§ **Collected data**:
————

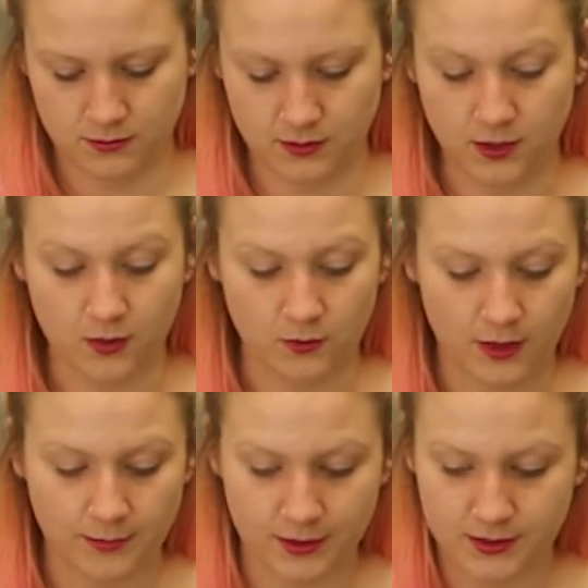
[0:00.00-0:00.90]
No,
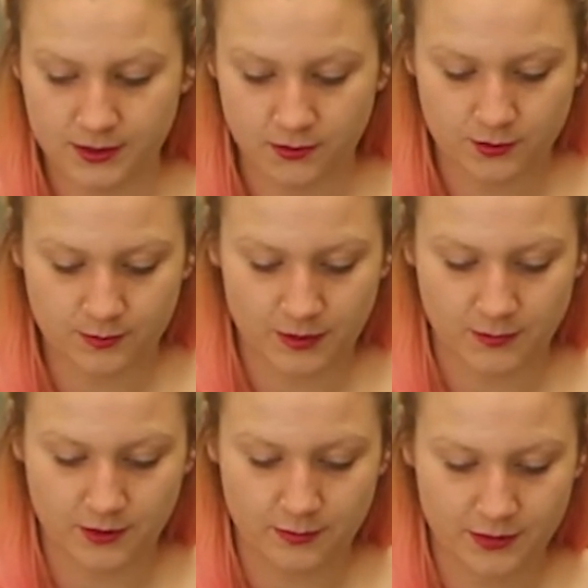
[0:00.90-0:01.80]
I'm going
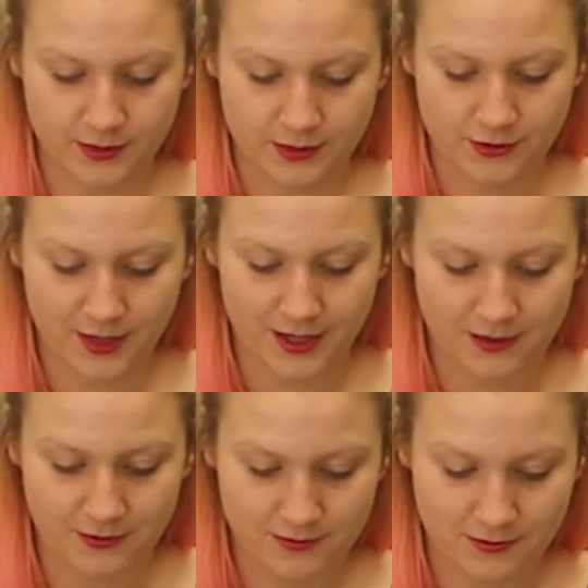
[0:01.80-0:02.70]
to pull it straight
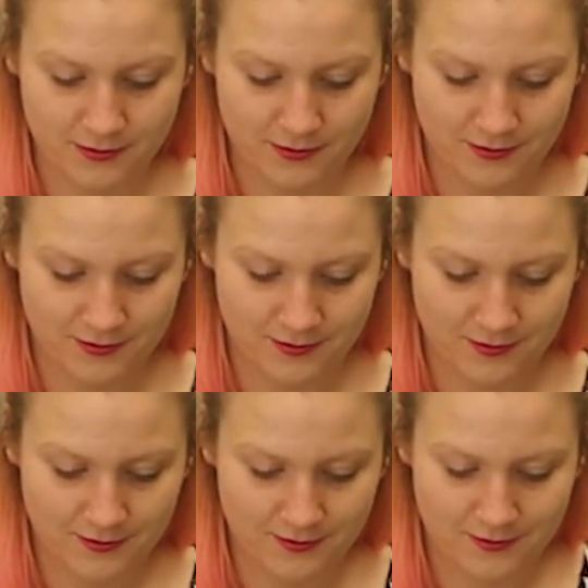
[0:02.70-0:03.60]
out.
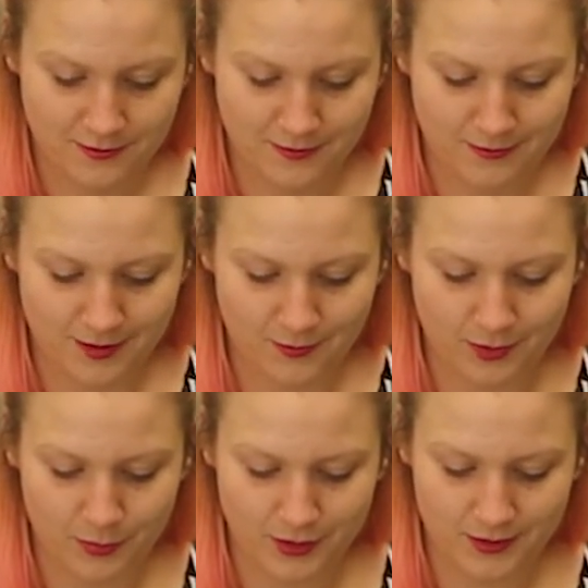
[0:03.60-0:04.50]
I'm
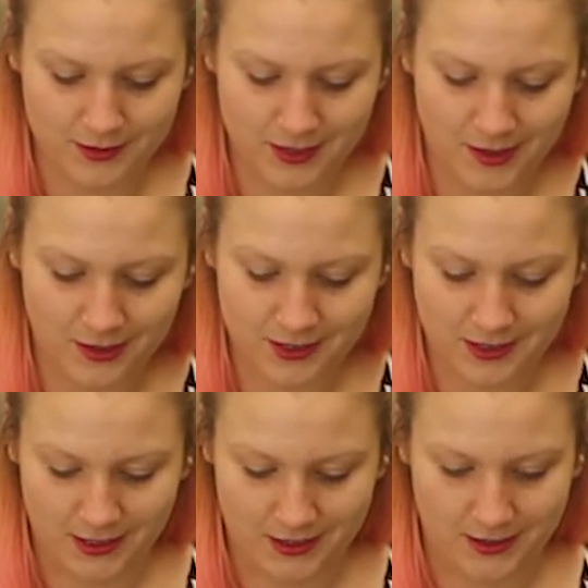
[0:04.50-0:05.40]
going to put it in the 10 because I
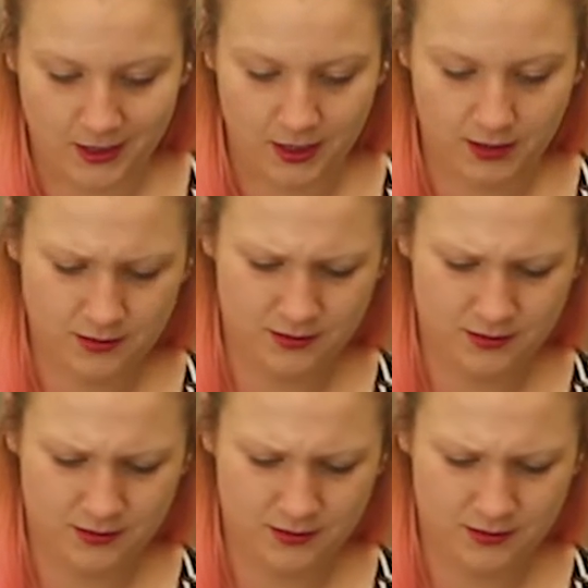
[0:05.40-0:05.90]
need the 9.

————

§ **Task**:
Each line of the records above must be repeated exactly, but no picture belongs in the copy.

§ **Solution to this exercise**:
[0:00.00-0:00.90]
No,
[0:00.90-0:01.80]
I'm going
[0:01.80-0:02.70]
to pull it straight
[0:02.70-0:03.60]
out.
[0:03.60-0:04.50]
I'm
[0:04.50-0:05.40]
going to put it in the 10 because I
[0:05.40-0:05.90]
need the 9.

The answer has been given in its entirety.